# YOUR INSTRUCTIONS:
Restate every record exactly as it is written, while omitting the pictures it holds.
__________________________________________________
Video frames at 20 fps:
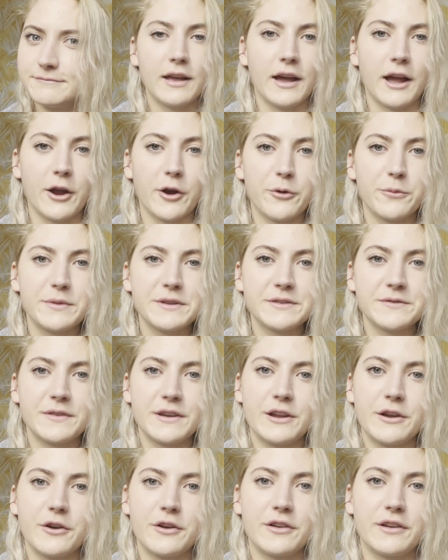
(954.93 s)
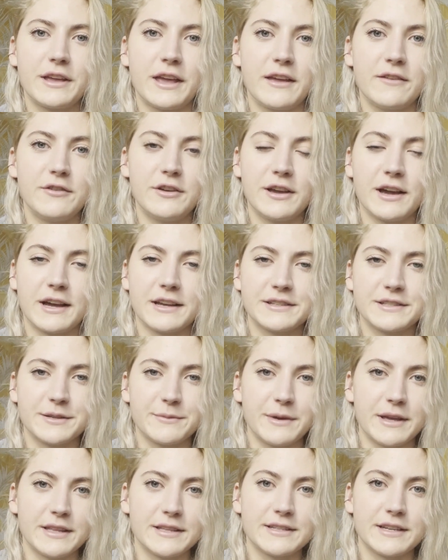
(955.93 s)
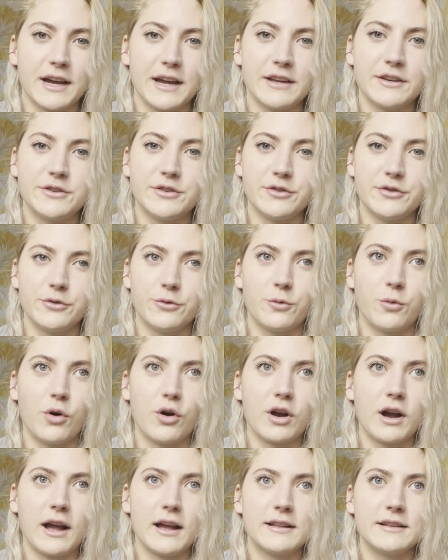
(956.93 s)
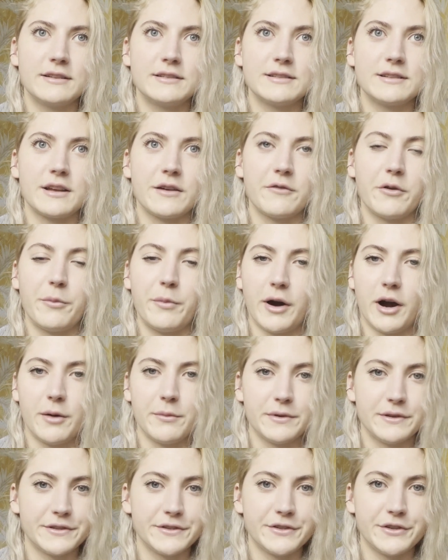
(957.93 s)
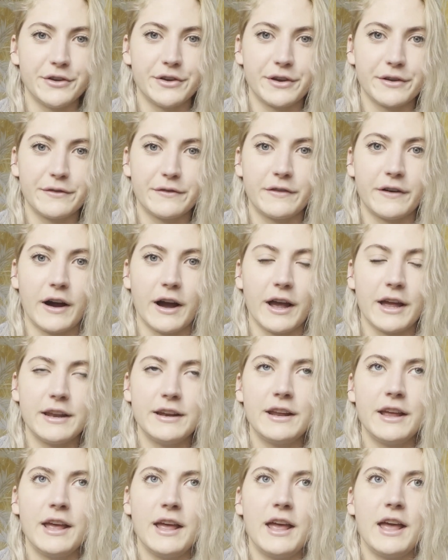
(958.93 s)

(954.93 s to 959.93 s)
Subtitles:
I hope this video gave you guys some insight into what kinds of apartments you can find,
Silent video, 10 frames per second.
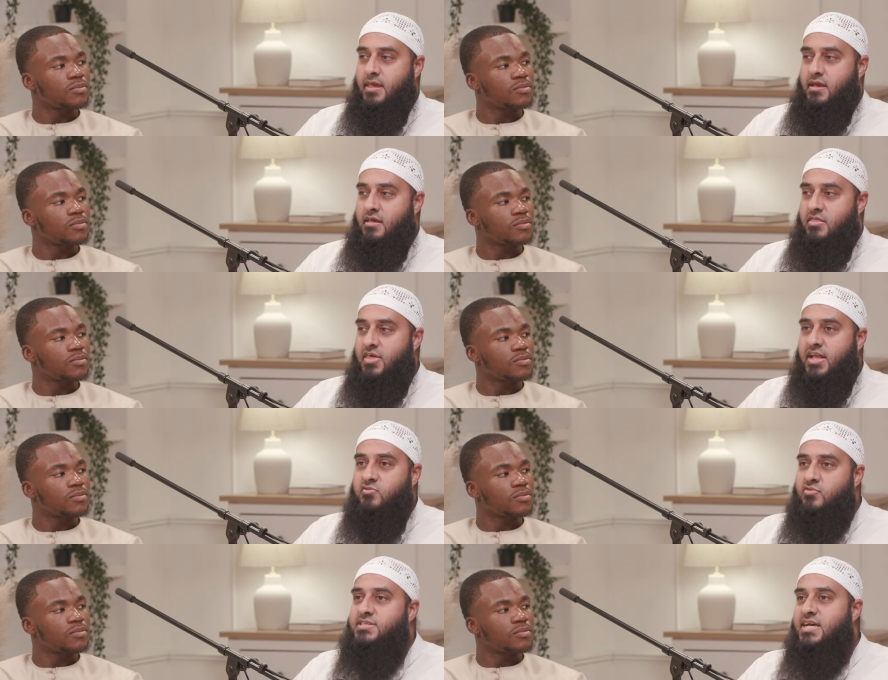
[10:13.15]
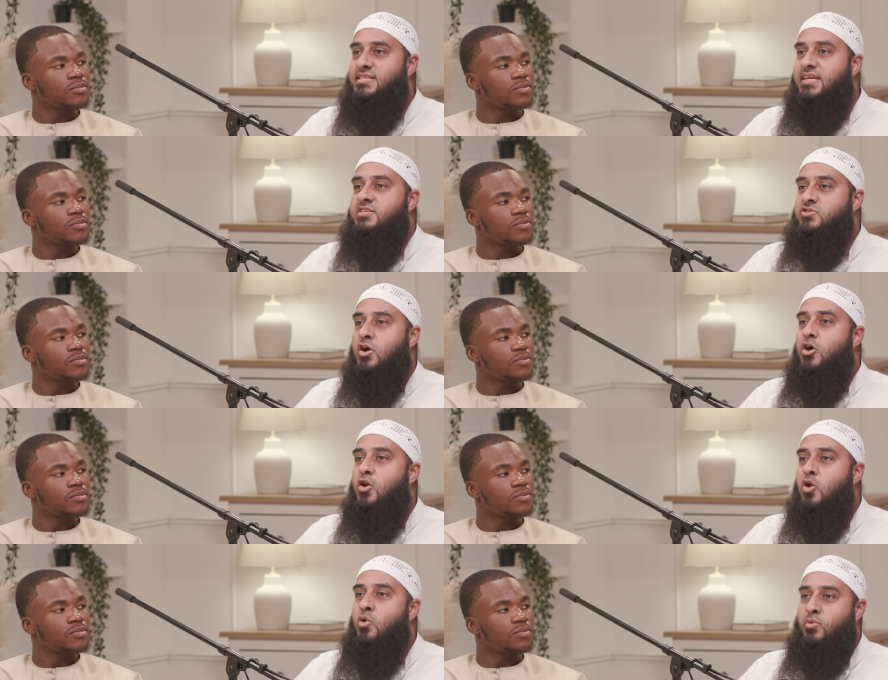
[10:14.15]
Speaker 1: that recitation
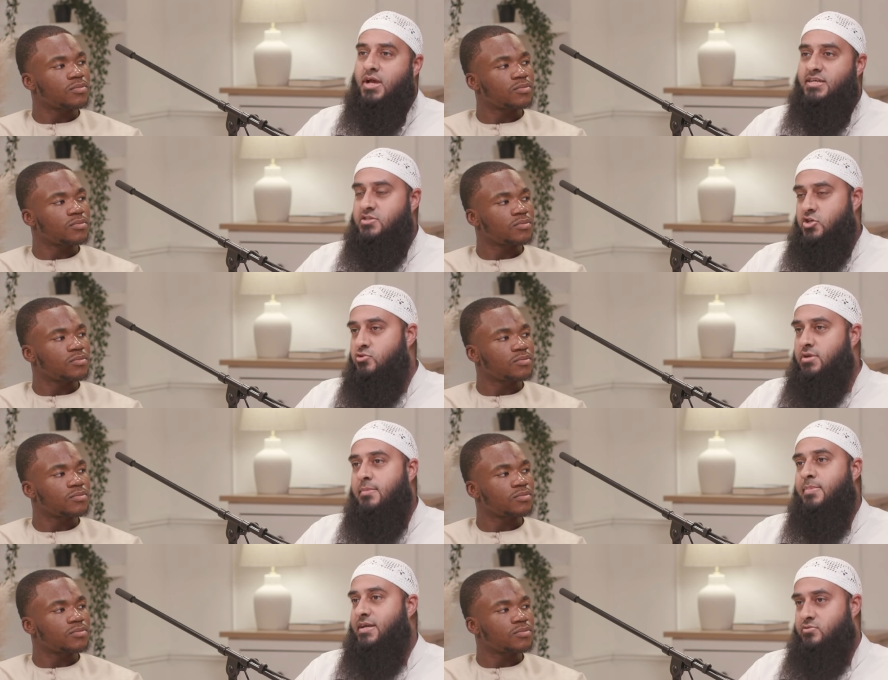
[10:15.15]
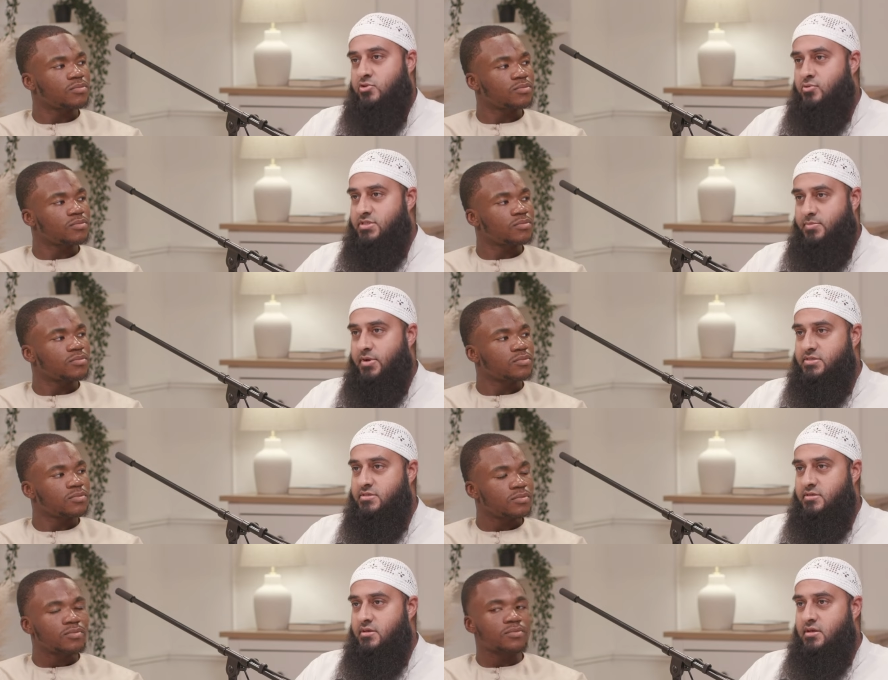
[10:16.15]
alone has a huge impact on you as a
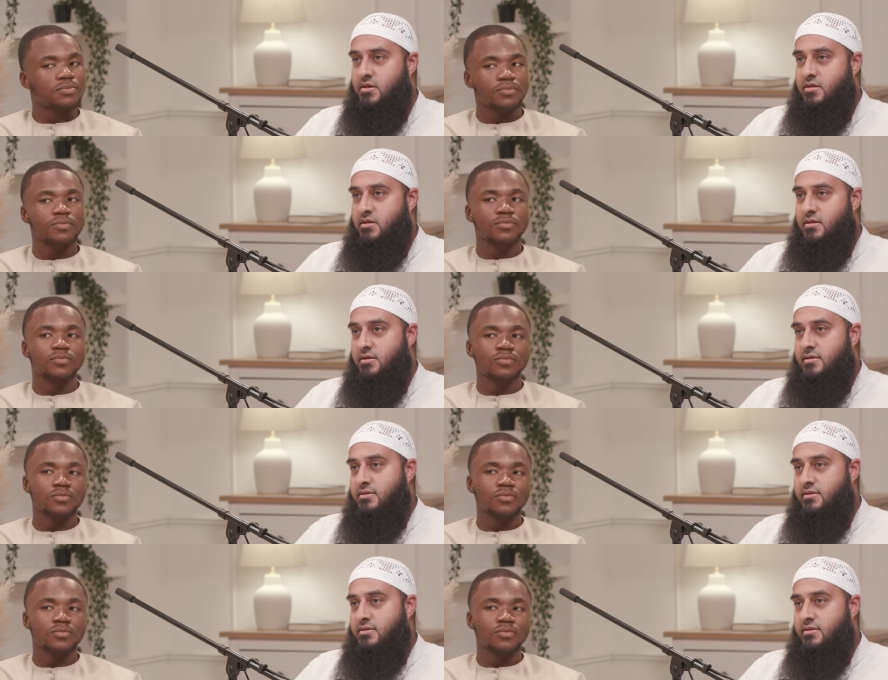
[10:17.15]
person. So it's deep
__________________________________________________
# FINAL ANSWER:
Video frames at 20 fps:
(954.93 s)
(955.93 s)
(956.93 s)
(957.93 s)
(958.93 s)

(954.93 s to 959.93 s)
Subtitles:
I hope this video gave you guys some insight into what kinds of apartments you can find,
Silent video, 10 frames per second.
[10:13.15]
[10:14.15]
Speaker 1: that recitation
[10:15.15]
[10:16.15]
alone has a huge impact on you as a
[10:17.15]
person. So it's deep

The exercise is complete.